In the meantime, feel free to leave comments and questions and maybe I’ll talk about them in a wrapup post.

I would also add that free food/snacks will BITE YOU IN THE ASS if you’re not careful. I work in an office where candy and hot chocolate are readily available, along with soda for a small amount of money. And when you’re stressed, it’s hard to resist grabbing 2 or 3 pieces of chocolate. Depending on how much chocolate there is/how stressed you are, that will add up quick.
That’s why I work from home, sucker!
(And, really, that’s just basic self control as covered in the first part, isn’t it? Don’t eat filler.)
Love this series, Kevin. I especially appreciate the way you write about calorie-counting here; usually it sounds more like a cult than a helpful (but inessential) tool. What has been essential for me in losing weight, though, is planning and timing. Letting a pretty slavish and well-planned meal schedule dictate when and what I eat – five meals a day three hours apart – means I don’t have to improvise meals or make (bad) food-related decisions on an empty stomach.
Also, exercise. You opened your first post emphasising that you have to burn more than you put in, and that really is crucial. Trying to lose weight without regular, strenuous physical activity is at best, shortsighted.
These are fantastic posts. This is the same sort of writing I tried to do about my own weight loss (dropped 40+ in the last year) but gave up on because of time.

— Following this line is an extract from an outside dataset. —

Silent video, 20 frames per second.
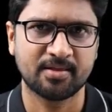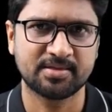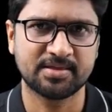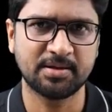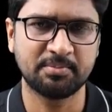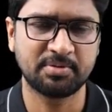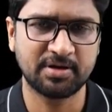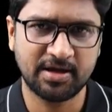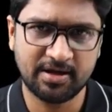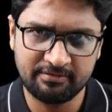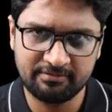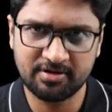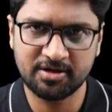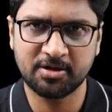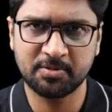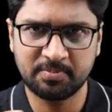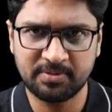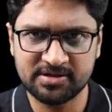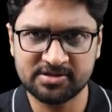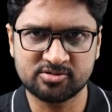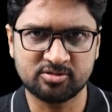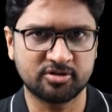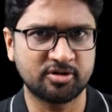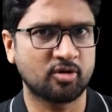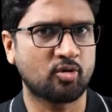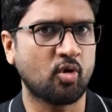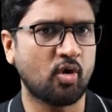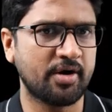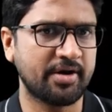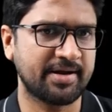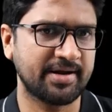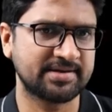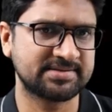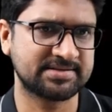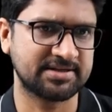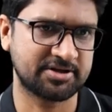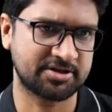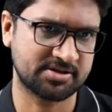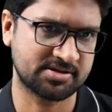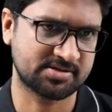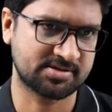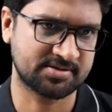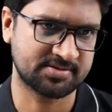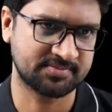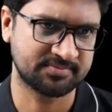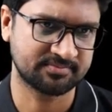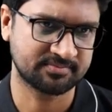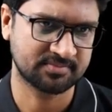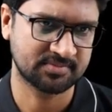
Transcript: their behavior depends on the context it is.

You hit the nail on the head about the need to understand the principles of nutrition to really get behind weight loss and performance in exercise to be effective.
It’s a lot easier to exercise the self control not to buy filler. It’s harder to avoid it when it is being offered to you, freely, in a location you can’t simply leave when you want to and it temporarily relieves the stress of said location.

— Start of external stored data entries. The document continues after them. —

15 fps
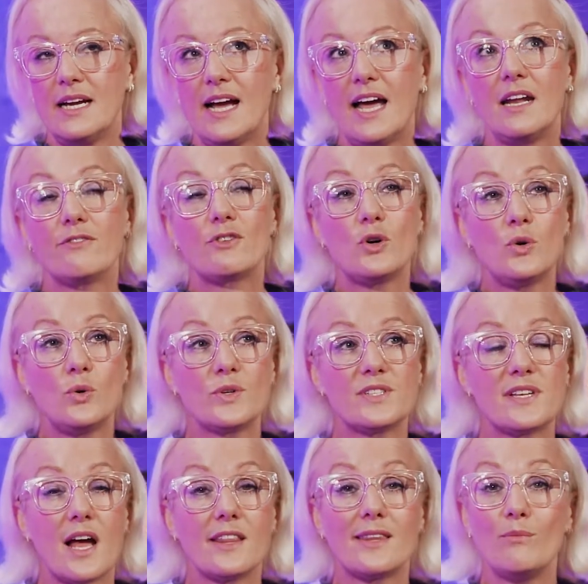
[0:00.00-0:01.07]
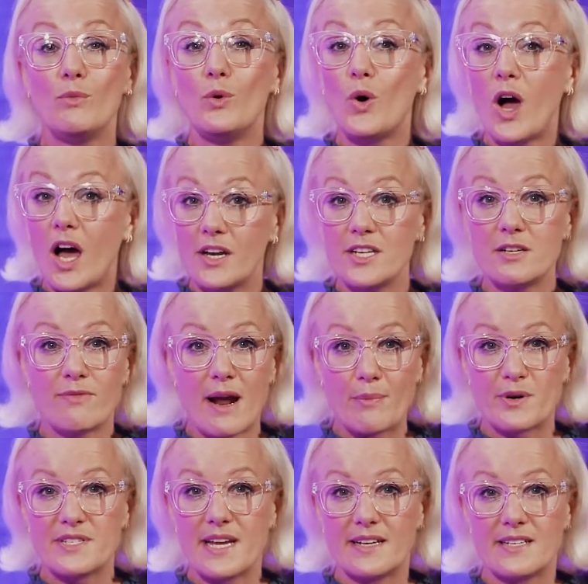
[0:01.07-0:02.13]
And of course, the more
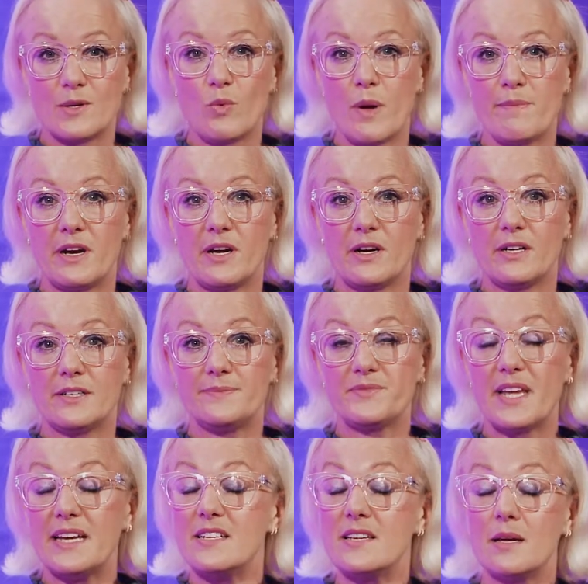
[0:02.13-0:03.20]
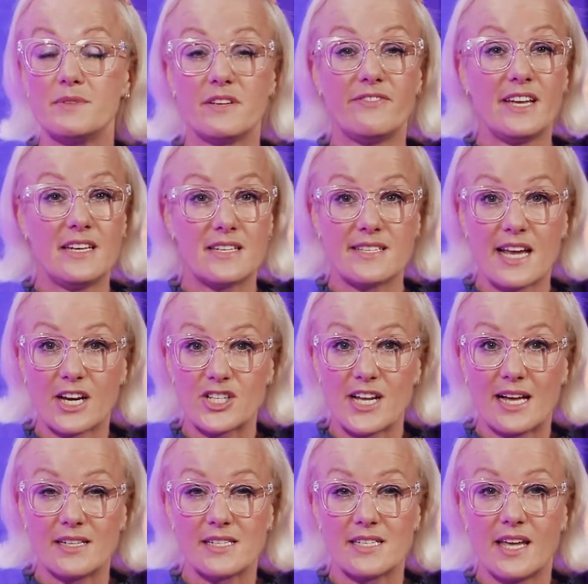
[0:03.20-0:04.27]
underrepresented women are in terms of
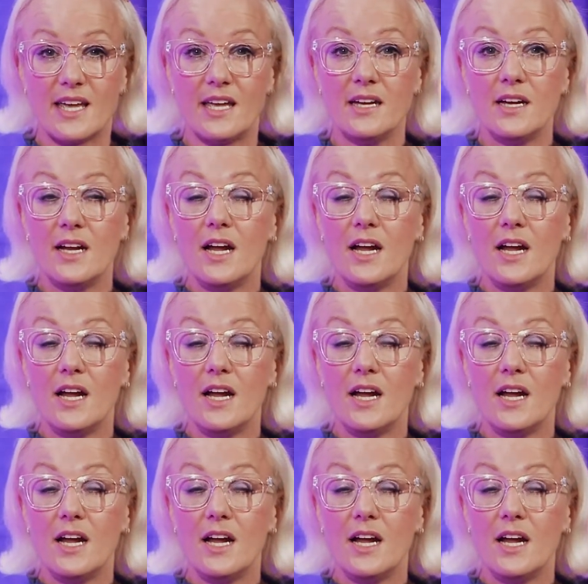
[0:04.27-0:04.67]
intersectionality,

That’s why I said you have to be careful about it.
That’s why I said you have to be careful about it.
I get where you’re coming from, but just out-and-out avoidance of chocolate, soda, those peanut butter pretzel things, cupcakes, snack cakes, birthday cakes and cake cakes in the workplace doesn’t strike me as being careful, really, just sensible.
Is it tougher because it’s lying there, begging to be devoured? Sure, but self-control is self-control is self-control, you know?

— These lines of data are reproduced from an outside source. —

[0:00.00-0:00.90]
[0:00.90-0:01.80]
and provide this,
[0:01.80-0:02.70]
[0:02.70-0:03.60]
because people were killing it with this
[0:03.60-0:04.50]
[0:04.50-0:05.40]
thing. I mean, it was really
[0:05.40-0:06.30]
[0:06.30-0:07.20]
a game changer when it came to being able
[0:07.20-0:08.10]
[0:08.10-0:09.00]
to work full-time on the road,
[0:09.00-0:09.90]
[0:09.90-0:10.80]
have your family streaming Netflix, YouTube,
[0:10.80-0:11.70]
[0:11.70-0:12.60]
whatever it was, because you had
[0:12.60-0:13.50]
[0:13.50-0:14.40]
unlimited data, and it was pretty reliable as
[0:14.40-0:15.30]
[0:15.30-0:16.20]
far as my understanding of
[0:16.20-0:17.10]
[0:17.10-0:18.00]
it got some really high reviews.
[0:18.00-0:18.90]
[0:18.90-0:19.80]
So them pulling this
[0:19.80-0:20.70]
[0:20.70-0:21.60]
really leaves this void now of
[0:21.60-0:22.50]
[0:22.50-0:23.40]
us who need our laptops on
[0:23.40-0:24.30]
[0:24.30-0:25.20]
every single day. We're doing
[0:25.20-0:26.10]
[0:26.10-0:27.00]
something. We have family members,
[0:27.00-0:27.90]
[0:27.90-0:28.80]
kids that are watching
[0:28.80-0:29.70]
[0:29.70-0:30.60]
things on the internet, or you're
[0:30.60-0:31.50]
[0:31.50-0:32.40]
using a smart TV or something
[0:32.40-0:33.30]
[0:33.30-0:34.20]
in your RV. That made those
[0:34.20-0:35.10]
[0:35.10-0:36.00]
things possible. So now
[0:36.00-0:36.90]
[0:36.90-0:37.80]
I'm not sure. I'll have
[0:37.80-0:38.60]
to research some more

True. But when you’re not fortunate enough to work from home (I assume it’s fortunate, anyway, I haven’t gotten to do it yet), I think you tend to have more things working against your self control to begin with. And the concern with employee morale means that an office has more of an incentive to offer snacks and junk food.
I used the word “careful” because my original comment was intended to be a warning that you can get into habits that will hinder weight loss outside of the house, such as eating snacks offered at work, or even taking advantage of a free lunch on the company’s dime. I know that both I and others, who are trying to lose weight, have gladly accepted free food without considering how healthy it might be, such as fast food sandwiches. You’re right that it’s still up to us to exercise self control in either refusing these offers, or making sure to pick the healthier option if one is available.
True. But when you’re not fortunate enough to work from home (I assume it’s fortunate, anyway, I haven’t gotten to do it yet), I think you tend to have more things working against your self control to begin with. And the concern with employee morale means that an office has more of an incentive to offer snacks and junk food.
And you, as someone trying to lose weight or feel better or whatever, have an incentive to not eat it. Free food has calories just like regular food and if you don’t want those calories, don’t eat it. Yes, I’m being simplistic, but you seem to be hammering a nail that isn’t there by telling people something they should be able to figure out using their own ten fingers and toes.